Nashville is the first of eight major-market shows opening around the country in the next 17 days, which in total should give us a solid basis for projecting retail sales in the new year. These shows include:

• Nashville, Jan. 5-8

• Chicago, Jan. 11-15

• Atlanta, January. 12-15

• Cleveland, Jan. 12-15

• Detroit, Jan. 14-22

• Minneapolis, By. 19-22

• St. Petersburg, Jan. 19-23

• Hartford (Mohegan Sun), Jan. 20-23

I’ve seen lots of boat shows in my career — produced 136 in four states and manned the Discover Boating centers inside Miami, Tampa, Cleveland and Orlando. I’ve visited many shows from New York to L. A., Seattle to Houston. Every show was energizing, and I attended one I didn’t like.

It is all allowed me to see many good, and some not so good, things that exhibitors do in order to succeed. With our critical show season firing up, here are some observations that might help dealers get ready for what is their biggest winter sales promotions.

There was a time when exhibiting simply meant packing the display with a selection of models plus ushering customers into the closing booth. Oh, to be able to return to those easy times! Today, that transactional marketing style is gone. The mindset for dealers now must be experiential marketing. Successful dealers must sell the particular experience of boating by creating exhibits that highlight boating’s desirable moments. Just after creating such an atmosphere can serious product conversations begin.

So it’s important to deck out typically the boats, something too few dealers do well. Whether it is fishing or skiing or cruising, the exhibit should beam such images through pictures, graphics, videos in addition to signage. Equally important, lots of trappings — such as poles in rod holders, wine and glasses on a table, a new kid’s toys on some sort of seat — are essential to helping visitors envision themselves having a great experience. Even a small area with a video from a manufacturer or even Discover Boating can help visitors see themselves enjoying life afloat.

In other words, successful exhibits draw in prospects by this “dream” they project long before any examination or perhaps conversation turns to item. In the restaurant business, it’s all about often the food presentations. With boat shows, it should be all about lifestyle staging.

Of course, it means visitors must have good access and feel at ease entering your space. If they don’t come in, your sales team loses. Many exhibits have one entrance. Either your boats have been jammed in to the space, leaving little access, or there’s a good belief that registering site visitors before giving access is smart business. Both are questionable. Tight access shuts out many visitors, and even registering potential customers can make people uneasy, so they just walk on by.
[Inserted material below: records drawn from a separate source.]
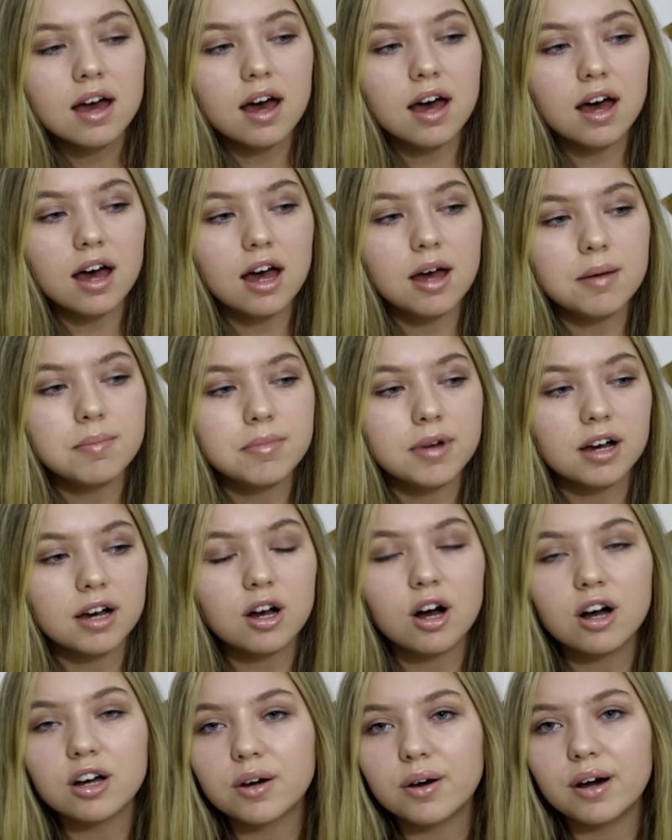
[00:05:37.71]
I
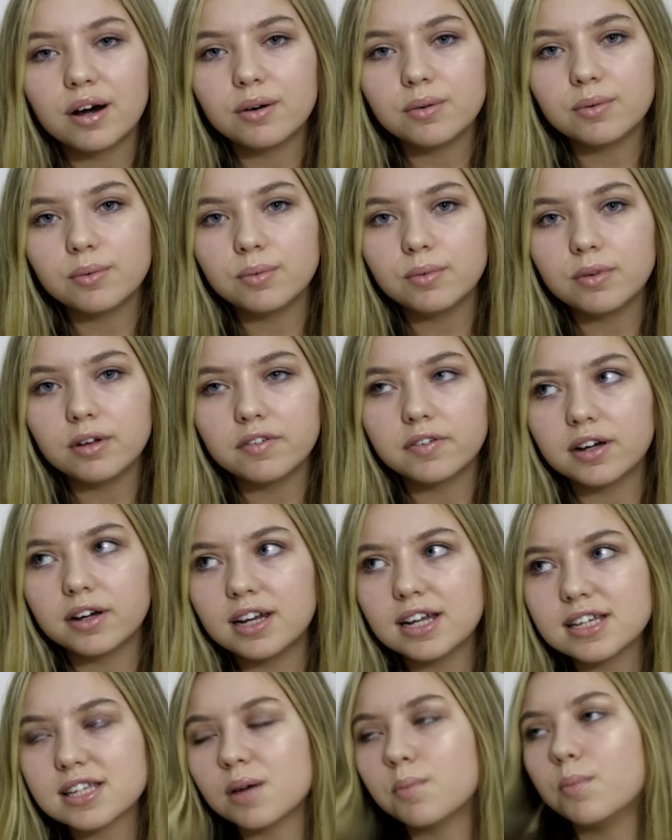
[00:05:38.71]
can't go out
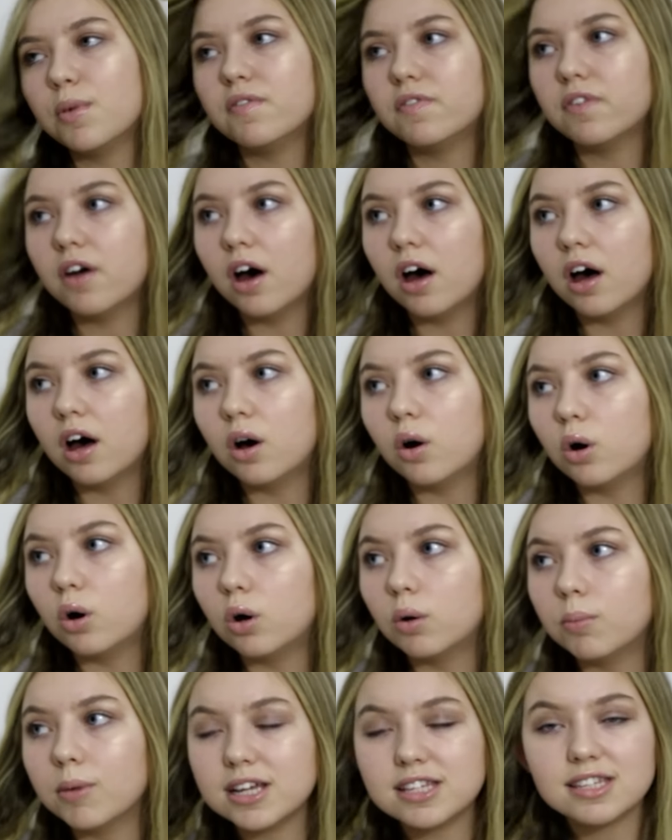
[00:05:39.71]
unless I'm with her
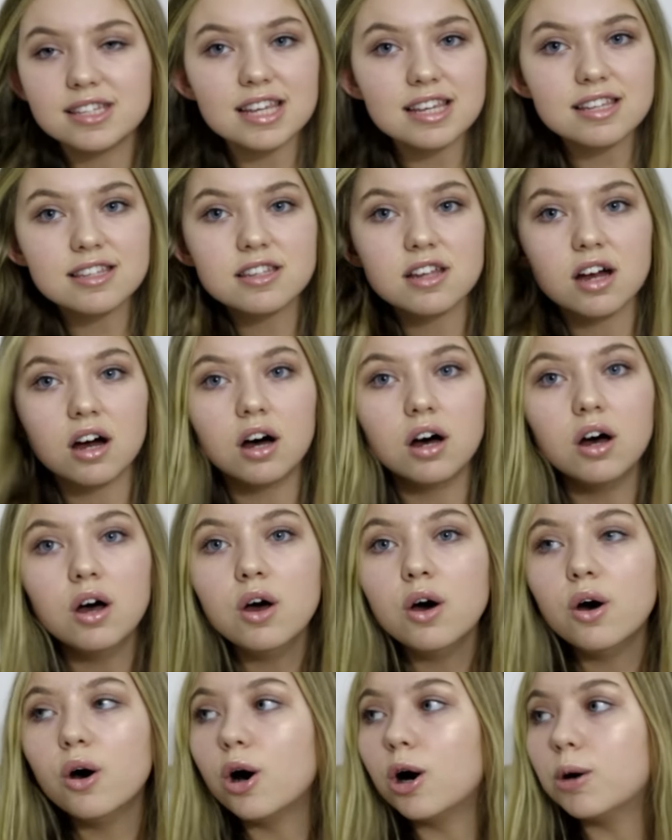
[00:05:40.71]
or my sister
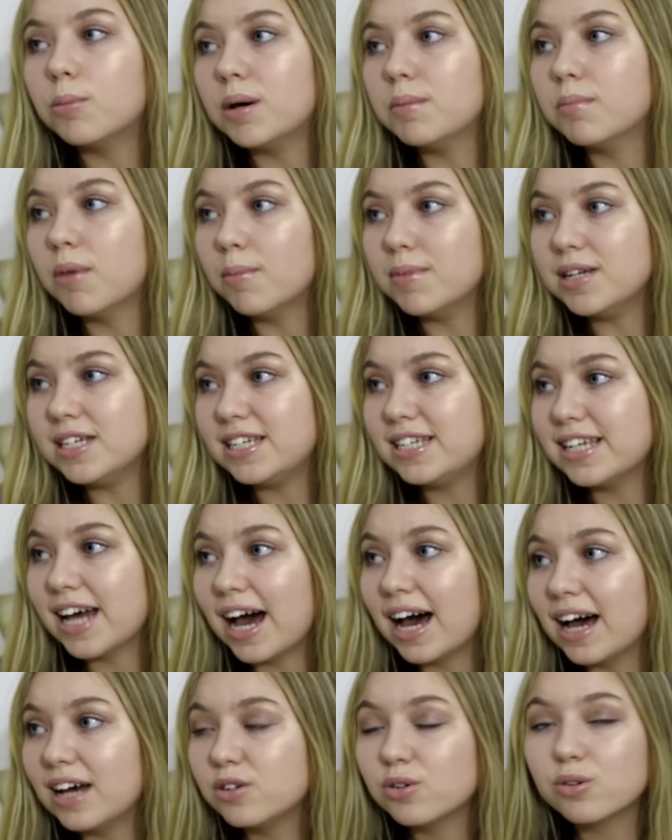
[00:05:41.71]
or my mum and
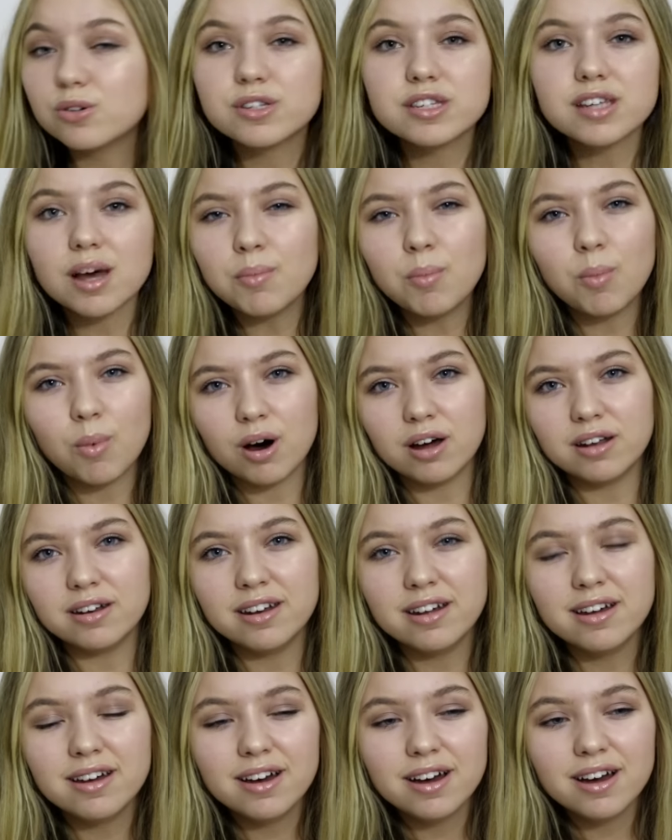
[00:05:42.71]
dad or someone.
And keep in mind that the people who are best-suited for you to talk about the boating lifestyle may not be your sales team. The most qualified people to talk about the boating experience are often the boat owners who live it. So consider inviting some of your best, most enthusiastic customers to be part associated with your exhibit. These ambassadors can share first-hand experiences, discuss how their family goes boating, places they like to go or points they enjoy doing. Plus of course they can answer typical questions as one boater to another, which can be helpful to potential first-time buyers.
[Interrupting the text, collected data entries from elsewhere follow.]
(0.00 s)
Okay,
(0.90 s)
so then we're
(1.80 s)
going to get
There’s no question that storytelling is a great way to connect with people. Witness the video craze. At shows, and every day in the showroom, the exact way to help prospective buyers understand the benefits of the boating lifestyle is by sharing stories of how boating has improved existence for so many regarding your customers, which will hopefully lead to a discussion about the boats that have been an integral part of that story together with an order on the books.